Gender classification is very important in facial analysis as it can be used as input into a number of systems such as face recognition. Humans are able to classify gender with great accuracy however passing this ability to machines is a complex task because of many variables such as lighting to mention a few. For the purpose of this research we have approached gender classification as a binary problem, involving the two classes male and female. Two datasets are used in this research which are the FG-NET dataset and Pilots Parliament datasets. Two appearance based feature extractors are used which are the LBP and LDP with the Active Shape model being included by fusing. The classifiers used here are the Support Vector Machine with Radial Basis Function kernel and an Artificial Neural Network with backpropagation. On the FG-NET an average detection of 90.6% against that of 87.5% to that of the PPB. Gender is then detected from the facial components the nose, eyes among others. The forehead recorded the highest accuracy with 92%, followed by the nose with 90%, cheeks with 89.2% and the eyes with 87% and the mouth recorded the lowest accuracy of 75%. As a result feature fusion is then carried out to improve classification accuracies especially that of the mouth and eyes with lowest accuracies. The eyes with an accuracy of 87% is fused with the forehead with 92% and the resulting accuracy is an increase to 93%. The mouth, with the lowest accuracy of 75% is fused with the nose which has an accuracy of 90% and the resulting accuracy is 87%. These results carried out by fusing through addition showed improved results.
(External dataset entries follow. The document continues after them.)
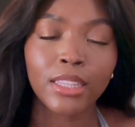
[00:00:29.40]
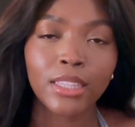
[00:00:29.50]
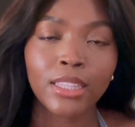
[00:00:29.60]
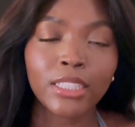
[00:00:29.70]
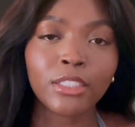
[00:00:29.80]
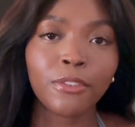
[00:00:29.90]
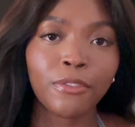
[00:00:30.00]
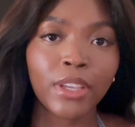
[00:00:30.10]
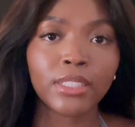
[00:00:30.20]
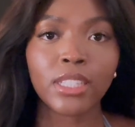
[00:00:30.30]
than to
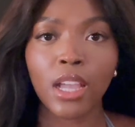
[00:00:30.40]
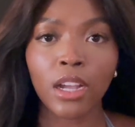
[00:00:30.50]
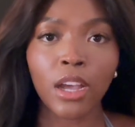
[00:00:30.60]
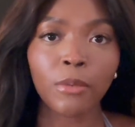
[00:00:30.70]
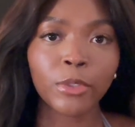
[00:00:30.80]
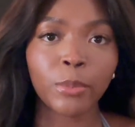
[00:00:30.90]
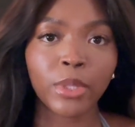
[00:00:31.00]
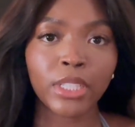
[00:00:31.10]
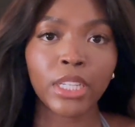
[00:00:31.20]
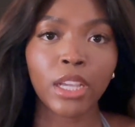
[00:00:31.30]
face the
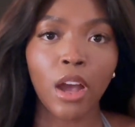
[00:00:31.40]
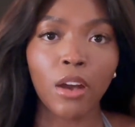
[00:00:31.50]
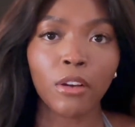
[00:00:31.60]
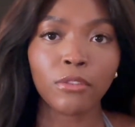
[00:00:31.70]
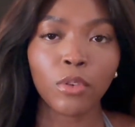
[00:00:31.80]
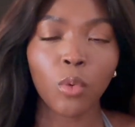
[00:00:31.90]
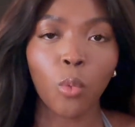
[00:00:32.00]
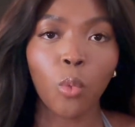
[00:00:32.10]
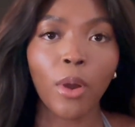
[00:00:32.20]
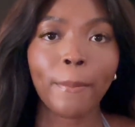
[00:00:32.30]
uncomfortability of
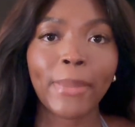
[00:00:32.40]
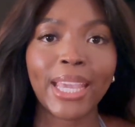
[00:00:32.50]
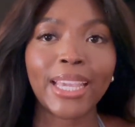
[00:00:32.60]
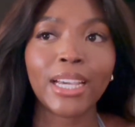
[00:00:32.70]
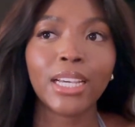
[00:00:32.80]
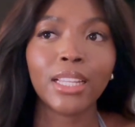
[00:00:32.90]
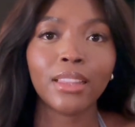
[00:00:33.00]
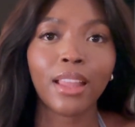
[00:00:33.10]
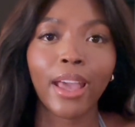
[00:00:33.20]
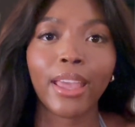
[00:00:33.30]
what may
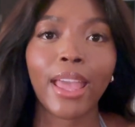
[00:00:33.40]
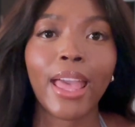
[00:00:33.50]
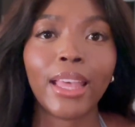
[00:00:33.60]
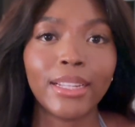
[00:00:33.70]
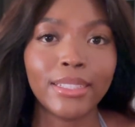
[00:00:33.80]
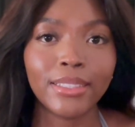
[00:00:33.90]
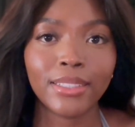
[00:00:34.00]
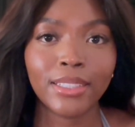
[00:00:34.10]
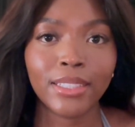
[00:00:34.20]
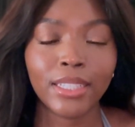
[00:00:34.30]
lie ahead
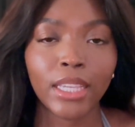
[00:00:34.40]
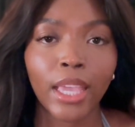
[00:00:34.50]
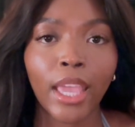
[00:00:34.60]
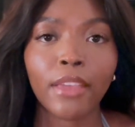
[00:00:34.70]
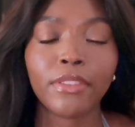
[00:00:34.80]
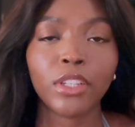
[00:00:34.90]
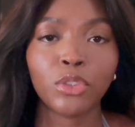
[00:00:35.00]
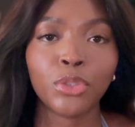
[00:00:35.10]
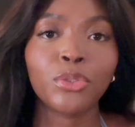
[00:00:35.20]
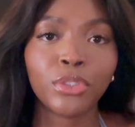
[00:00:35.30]
if they
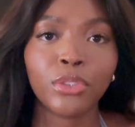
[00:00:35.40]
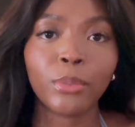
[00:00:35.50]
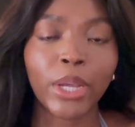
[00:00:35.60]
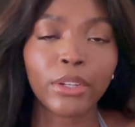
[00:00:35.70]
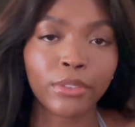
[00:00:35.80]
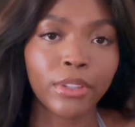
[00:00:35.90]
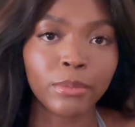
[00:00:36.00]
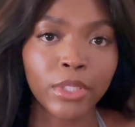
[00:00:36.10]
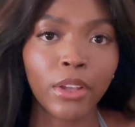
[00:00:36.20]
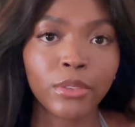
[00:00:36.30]
choose to do better for
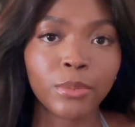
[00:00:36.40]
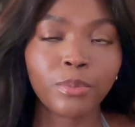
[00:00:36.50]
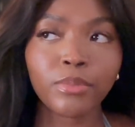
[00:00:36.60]
themselves.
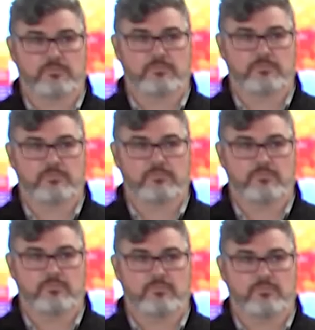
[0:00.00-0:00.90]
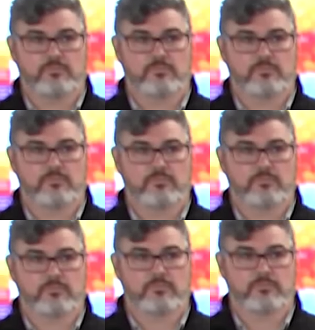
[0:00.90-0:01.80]

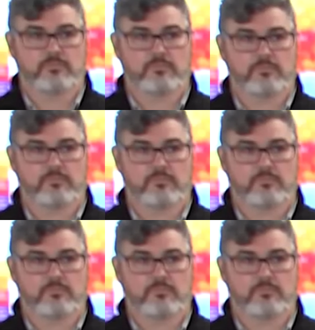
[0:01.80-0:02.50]
The person shown says nothing.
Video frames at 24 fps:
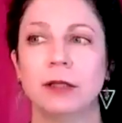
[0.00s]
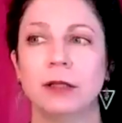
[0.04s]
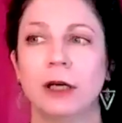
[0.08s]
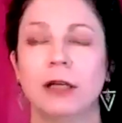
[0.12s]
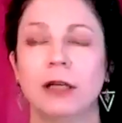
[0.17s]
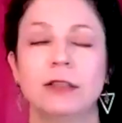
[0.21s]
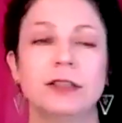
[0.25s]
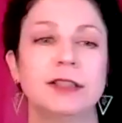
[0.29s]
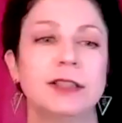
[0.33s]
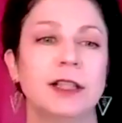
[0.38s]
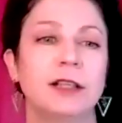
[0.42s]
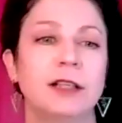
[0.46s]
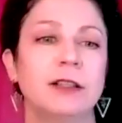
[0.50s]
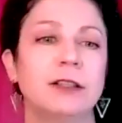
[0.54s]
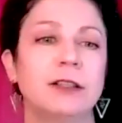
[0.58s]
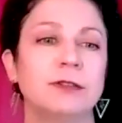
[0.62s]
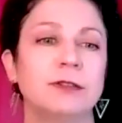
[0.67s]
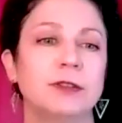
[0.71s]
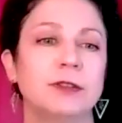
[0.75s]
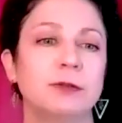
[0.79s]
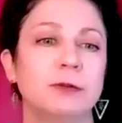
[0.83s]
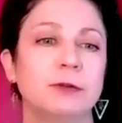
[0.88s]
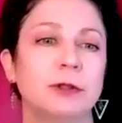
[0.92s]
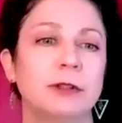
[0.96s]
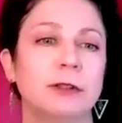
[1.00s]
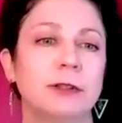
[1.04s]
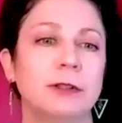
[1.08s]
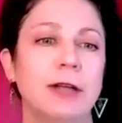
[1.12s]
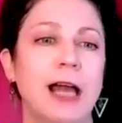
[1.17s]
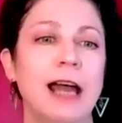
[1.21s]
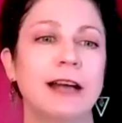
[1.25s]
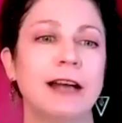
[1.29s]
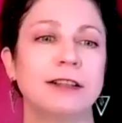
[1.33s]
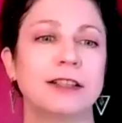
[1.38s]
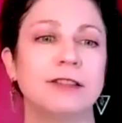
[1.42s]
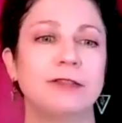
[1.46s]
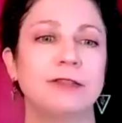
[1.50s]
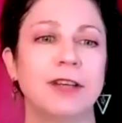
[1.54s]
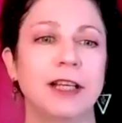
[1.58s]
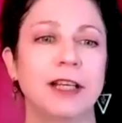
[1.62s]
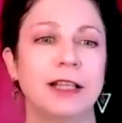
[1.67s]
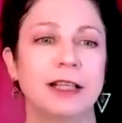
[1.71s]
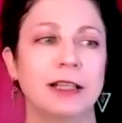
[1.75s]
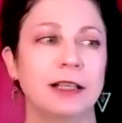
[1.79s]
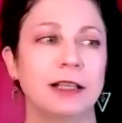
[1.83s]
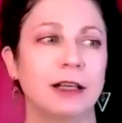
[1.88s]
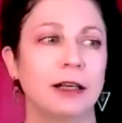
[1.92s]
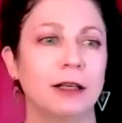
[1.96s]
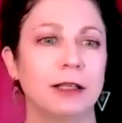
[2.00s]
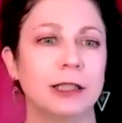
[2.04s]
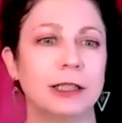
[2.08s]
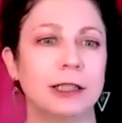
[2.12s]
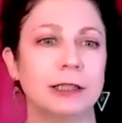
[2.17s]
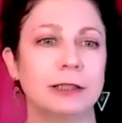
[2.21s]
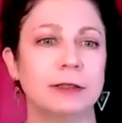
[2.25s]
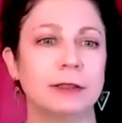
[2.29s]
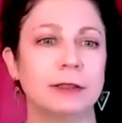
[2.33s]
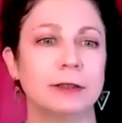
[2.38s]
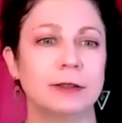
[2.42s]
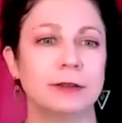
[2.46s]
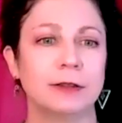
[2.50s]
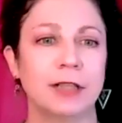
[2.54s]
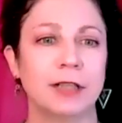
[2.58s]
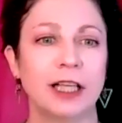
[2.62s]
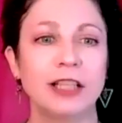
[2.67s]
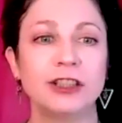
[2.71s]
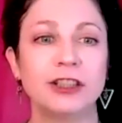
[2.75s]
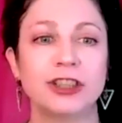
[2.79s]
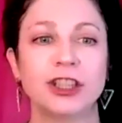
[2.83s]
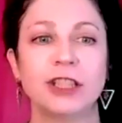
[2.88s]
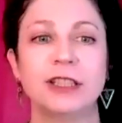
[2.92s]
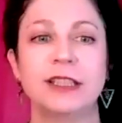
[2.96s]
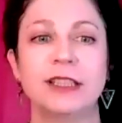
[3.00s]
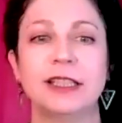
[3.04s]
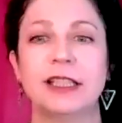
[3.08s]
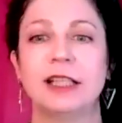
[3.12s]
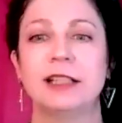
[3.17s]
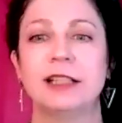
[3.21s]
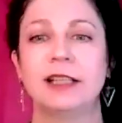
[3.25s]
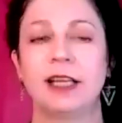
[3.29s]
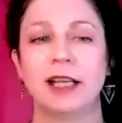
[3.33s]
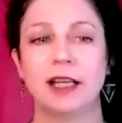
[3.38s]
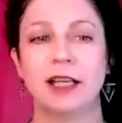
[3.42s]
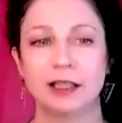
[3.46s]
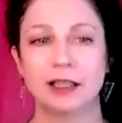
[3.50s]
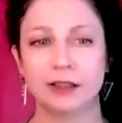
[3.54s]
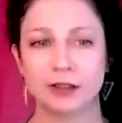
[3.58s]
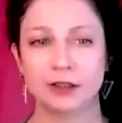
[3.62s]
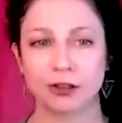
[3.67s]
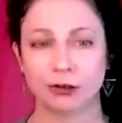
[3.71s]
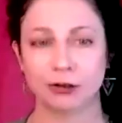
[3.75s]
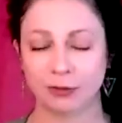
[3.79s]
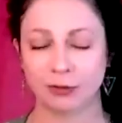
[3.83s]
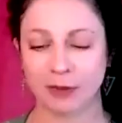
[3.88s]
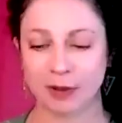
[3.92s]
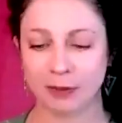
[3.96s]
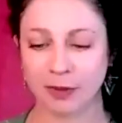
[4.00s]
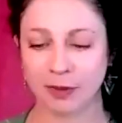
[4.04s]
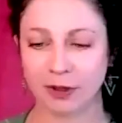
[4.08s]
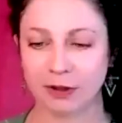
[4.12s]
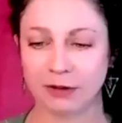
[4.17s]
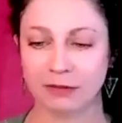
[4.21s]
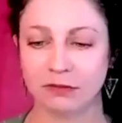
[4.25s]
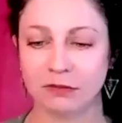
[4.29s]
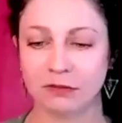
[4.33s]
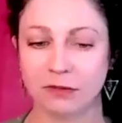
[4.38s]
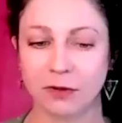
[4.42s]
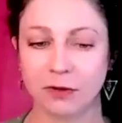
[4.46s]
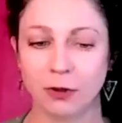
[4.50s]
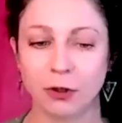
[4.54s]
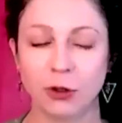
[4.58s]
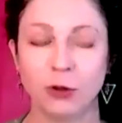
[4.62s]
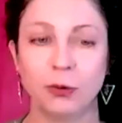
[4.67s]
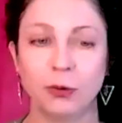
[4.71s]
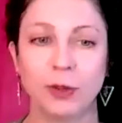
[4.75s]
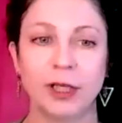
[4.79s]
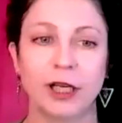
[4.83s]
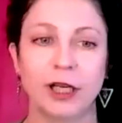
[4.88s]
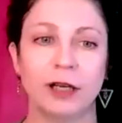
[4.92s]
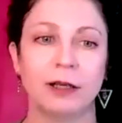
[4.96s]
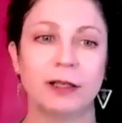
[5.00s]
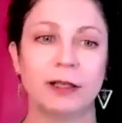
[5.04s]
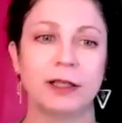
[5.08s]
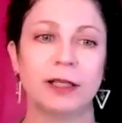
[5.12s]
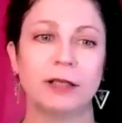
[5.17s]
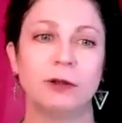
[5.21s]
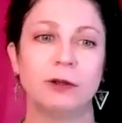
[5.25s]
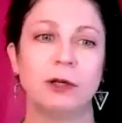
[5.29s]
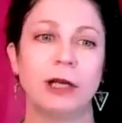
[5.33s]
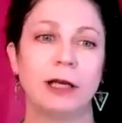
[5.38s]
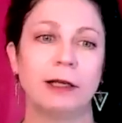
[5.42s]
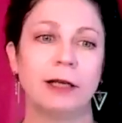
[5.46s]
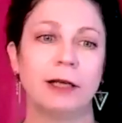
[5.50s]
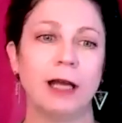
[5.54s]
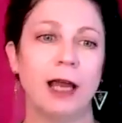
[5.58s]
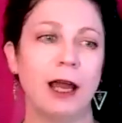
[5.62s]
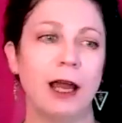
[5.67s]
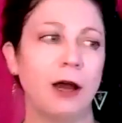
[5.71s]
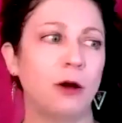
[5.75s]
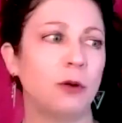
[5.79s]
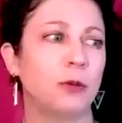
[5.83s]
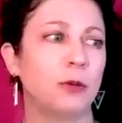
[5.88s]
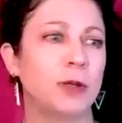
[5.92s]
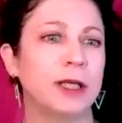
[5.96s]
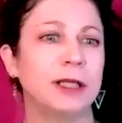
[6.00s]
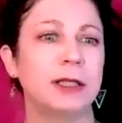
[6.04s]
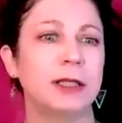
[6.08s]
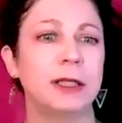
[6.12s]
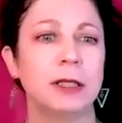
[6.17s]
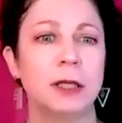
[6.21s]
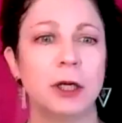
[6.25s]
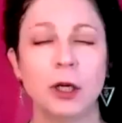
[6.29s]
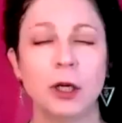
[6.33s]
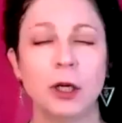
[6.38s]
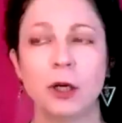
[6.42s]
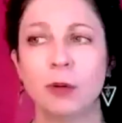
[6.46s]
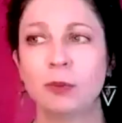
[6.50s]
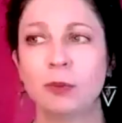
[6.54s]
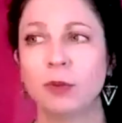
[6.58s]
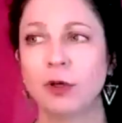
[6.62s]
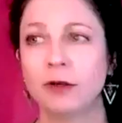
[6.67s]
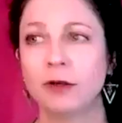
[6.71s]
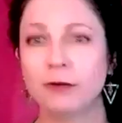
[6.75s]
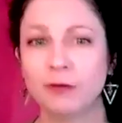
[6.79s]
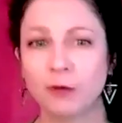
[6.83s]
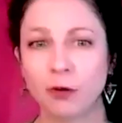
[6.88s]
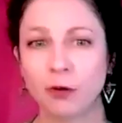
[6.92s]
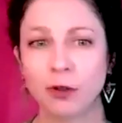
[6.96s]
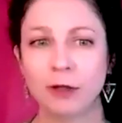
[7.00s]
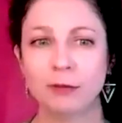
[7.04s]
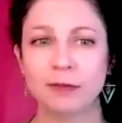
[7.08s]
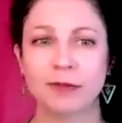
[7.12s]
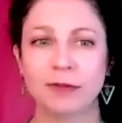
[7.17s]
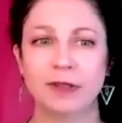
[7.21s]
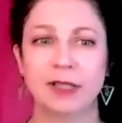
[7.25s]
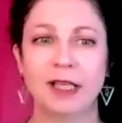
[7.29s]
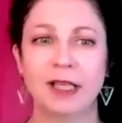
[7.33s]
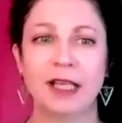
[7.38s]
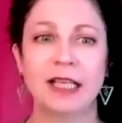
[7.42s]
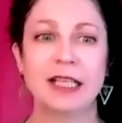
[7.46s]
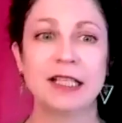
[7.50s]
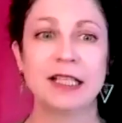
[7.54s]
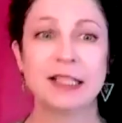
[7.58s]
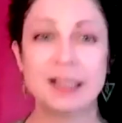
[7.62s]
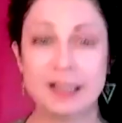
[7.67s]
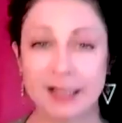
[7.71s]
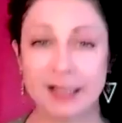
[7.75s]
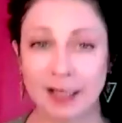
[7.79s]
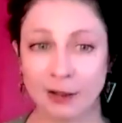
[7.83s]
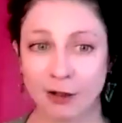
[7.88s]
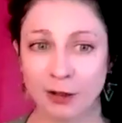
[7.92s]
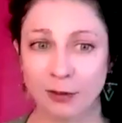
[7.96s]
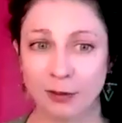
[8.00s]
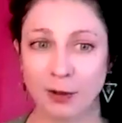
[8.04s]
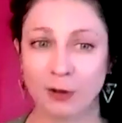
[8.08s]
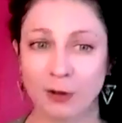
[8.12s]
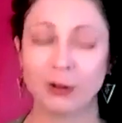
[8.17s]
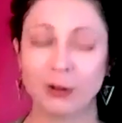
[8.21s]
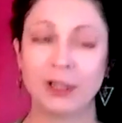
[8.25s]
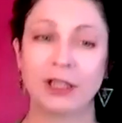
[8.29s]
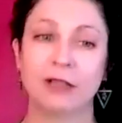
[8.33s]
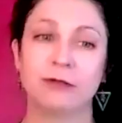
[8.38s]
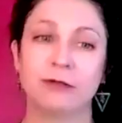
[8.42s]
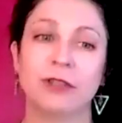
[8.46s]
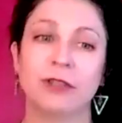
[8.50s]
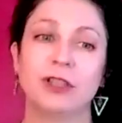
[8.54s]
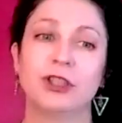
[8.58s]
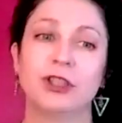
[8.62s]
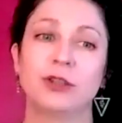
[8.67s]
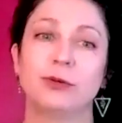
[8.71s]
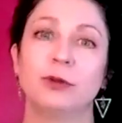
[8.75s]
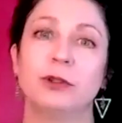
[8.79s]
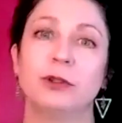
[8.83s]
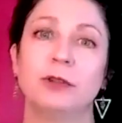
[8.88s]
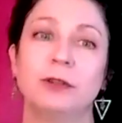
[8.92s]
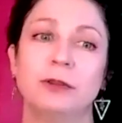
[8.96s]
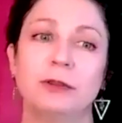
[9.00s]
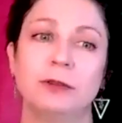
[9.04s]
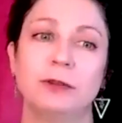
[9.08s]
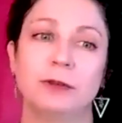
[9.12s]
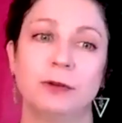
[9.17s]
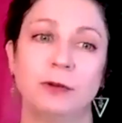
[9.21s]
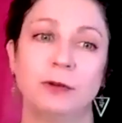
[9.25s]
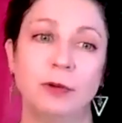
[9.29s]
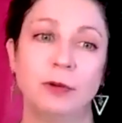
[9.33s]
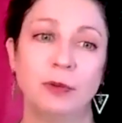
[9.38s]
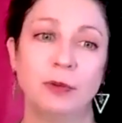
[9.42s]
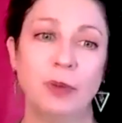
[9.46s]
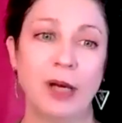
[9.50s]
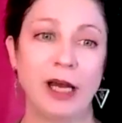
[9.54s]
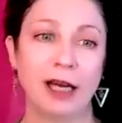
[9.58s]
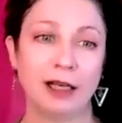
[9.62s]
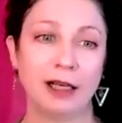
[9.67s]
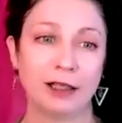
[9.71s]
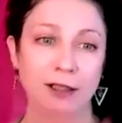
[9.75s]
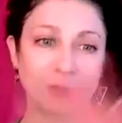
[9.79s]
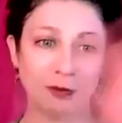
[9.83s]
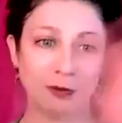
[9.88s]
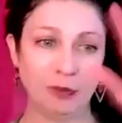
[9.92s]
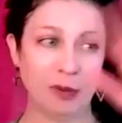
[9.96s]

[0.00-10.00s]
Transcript: ourselves, we're activating our ancient DNA to remember who we are and how we performed ceremony and ritual back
Fusion is then carried out between Appearance based and shape based features. On the FG-NET dataset using the LBP and LDP an accuracy of 85.33% and 89.53% with the PPB recording 83.13%, 89.3% for LBP and LDP respectively. As expected and shown by previous researchers the LDP clearly obtains higher classification accuracies as it than LBP as it uses gradient rather than pixel intensity. We then fuse the vectors of the LDP, LBP with that of the ASM and carry out dimensionality reduction, then fusion by addition. On the PPB dataset fusion of LDP and ASM records 81.56%, and 94.53% with the FG-NET recording 89.53% respectively.